Scarpini: "Addio Senigallia. Mi dispiace, ma così non c'è futuro"
Il direttore sportivo lascia la Vigor: "L'anno scorso abbiamo fatto un miracolo, quest'anno non ci sono proprio le basi per ripartire". Anche mister Giuliani sta meditando di lasciare l'incarico

SENIGALLIA. La Vigor Senigallia, dopo che il main sponsor Mauro Cantarini è passato alla Jesina dove è diventato responsabile del settore giovanile, è in alto mare. Molti gli addii nelle fila dei giocatori, sembra un fuggi fuggi: Mistura, Francioni, Focante, Moscatelli, Morganti, Pesaresi, Carboni e Mucaj (quest'ultimi due in prestito).
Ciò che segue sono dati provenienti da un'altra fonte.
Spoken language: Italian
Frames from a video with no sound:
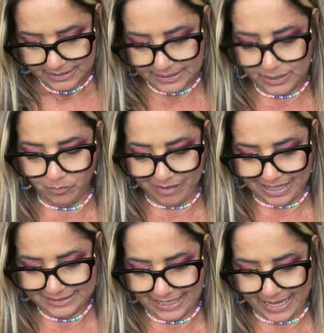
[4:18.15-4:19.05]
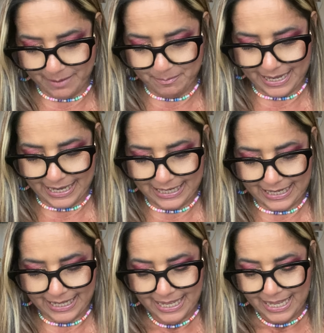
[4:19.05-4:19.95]
Di 90
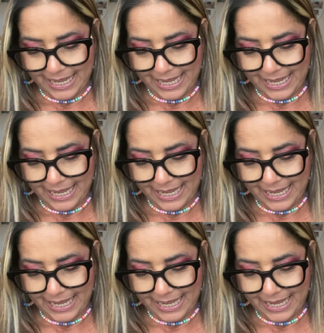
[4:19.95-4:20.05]
ml.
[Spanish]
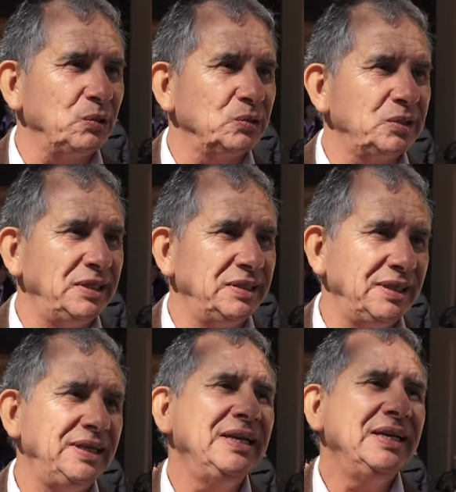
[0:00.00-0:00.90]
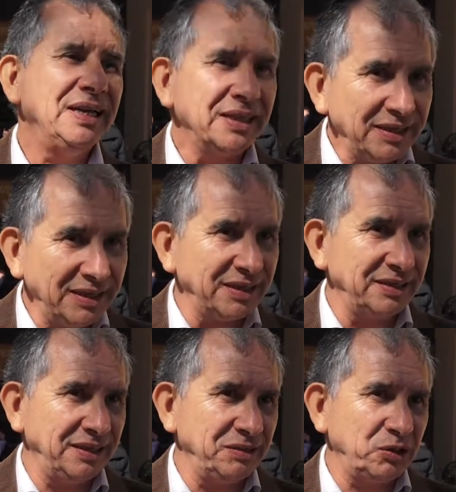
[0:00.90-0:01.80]
docentes, las tienen
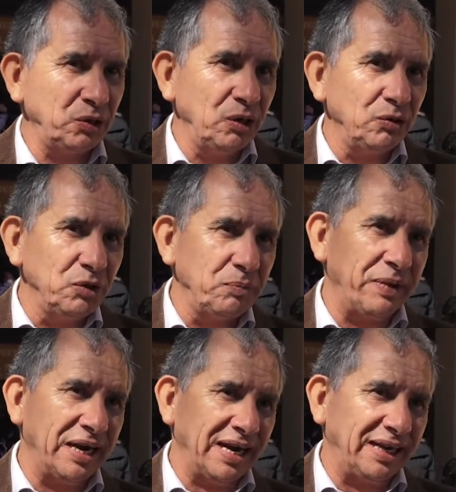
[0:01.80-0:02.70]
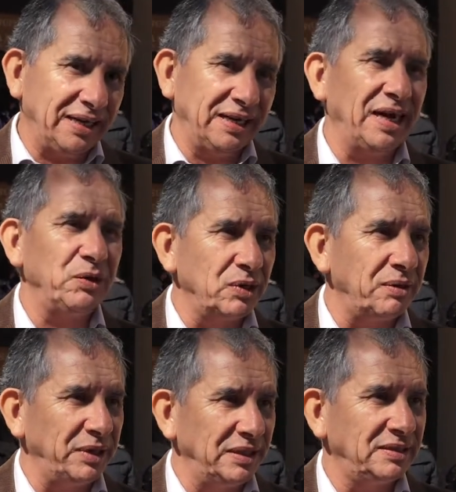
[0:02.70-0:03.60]
que tener nuestros alumnos para generar un
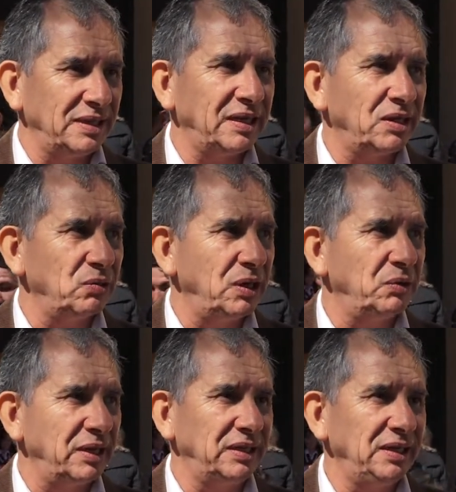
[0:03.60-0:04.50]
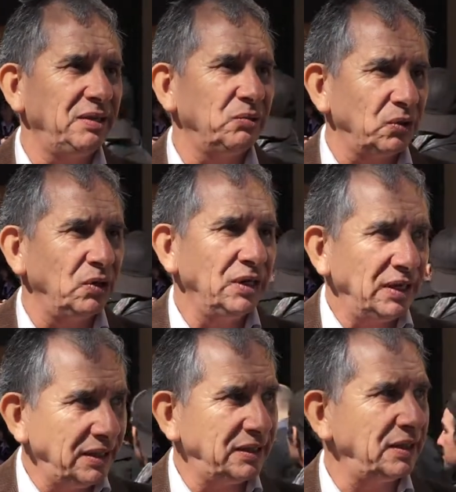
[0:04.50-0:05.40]
aprendizaje colaborativo
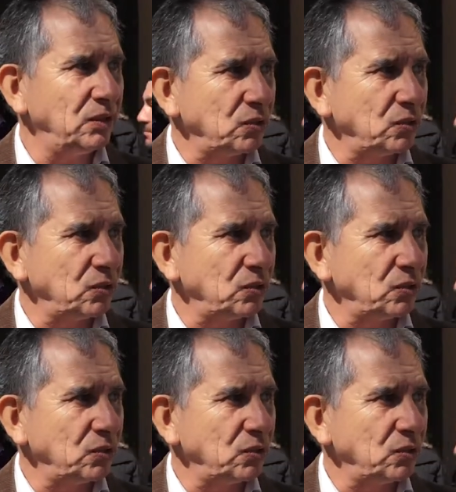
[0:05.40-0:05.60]
entre el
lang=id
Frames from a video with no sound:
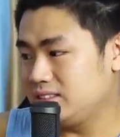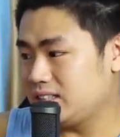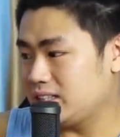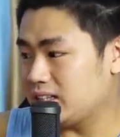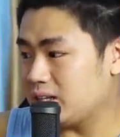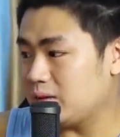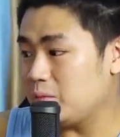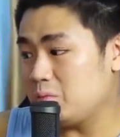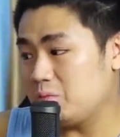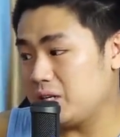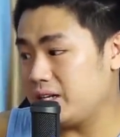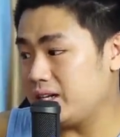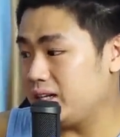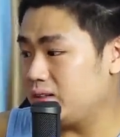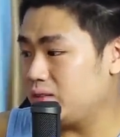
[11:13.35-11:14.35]
ternyata
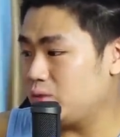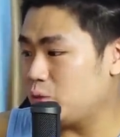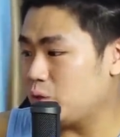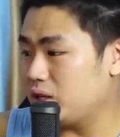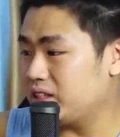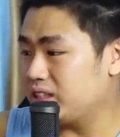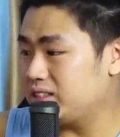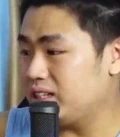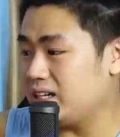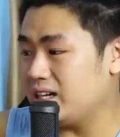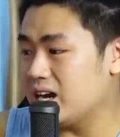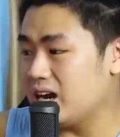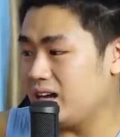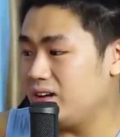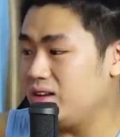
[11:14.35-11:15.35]
memberikan kualitas
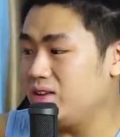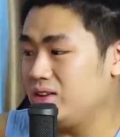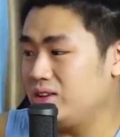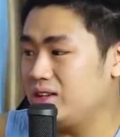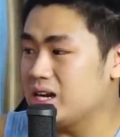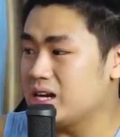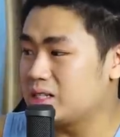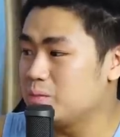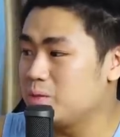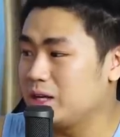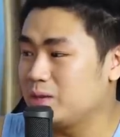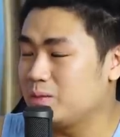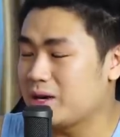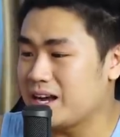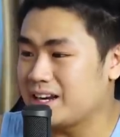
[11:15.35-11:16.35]
yang nggak nggak
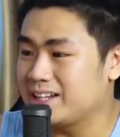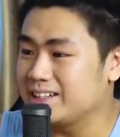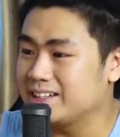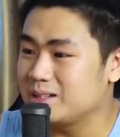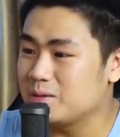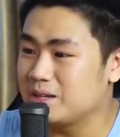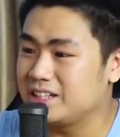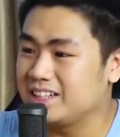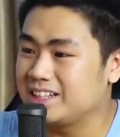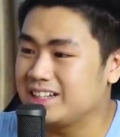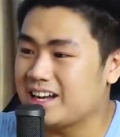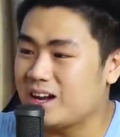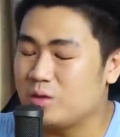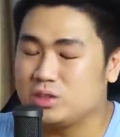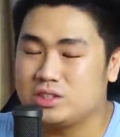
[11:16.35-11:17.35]
sebegitu menarik ya
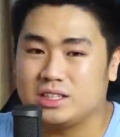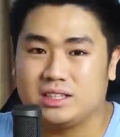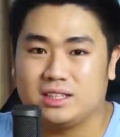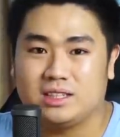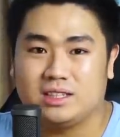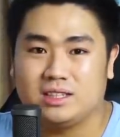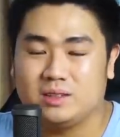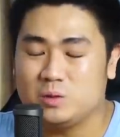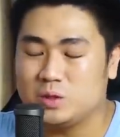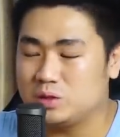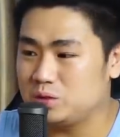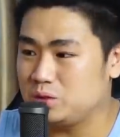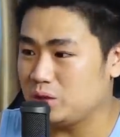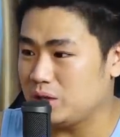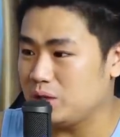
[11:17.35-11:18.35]
dibandingin AOC
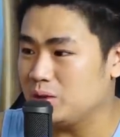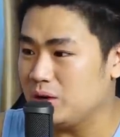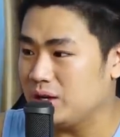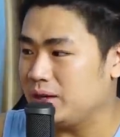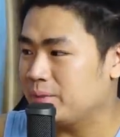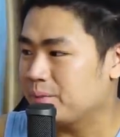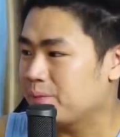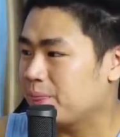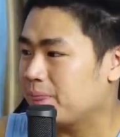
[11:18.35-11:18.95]
27G2 ya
Ha detto "addio" anche il direttore sportivo Augusto Scarpini (foto) e anche mister Dino Giuliani, fortemente voluto dallo stesso ds, non avendo le giuste garanzie sta meditando di lasciare l'incarico. "Mi dispiace abbandonare la piazza ma così non si può fare calcio - ci dice Scarpini, ds della Vigor per sei stagioni con la parentesi di Fossombrone - l'anno scorso abbiamo fatto un miracolo, qualcosa di irripetibile pur partendo da zero, quest'anno invece c'erano i presupposti per ripartire da meno uno...Mi dispiace, a Senigallia si può fare calcio ma manca la voglia, manca qualcuno che creda veramente e con progettualità al settore giovanile e alla prima squadra". Mister Giuliani, chiamato per ripetere l'impresa di Marco Alessandrini (approdato al Fano), sta vivendo giorni difficili e non sa ancora quale futuro lo aspetta: "L'ho coinvolto io a Dino in questo progetto perchè lo ritengo l'allenatore giusto che può continuare il lavoro di Alessandrini, ci sentiamo, lui ha anche cercato di convincermi a restare ma io non riesco a lavorare in queste precarie condzioni. Io lascio, ma a lui ho detto di agire liberamente a prescindere dalla mia decisione. Il mio futuro? A me il calcio piace, mi rimetto sulla piazza e mi guardo intorno".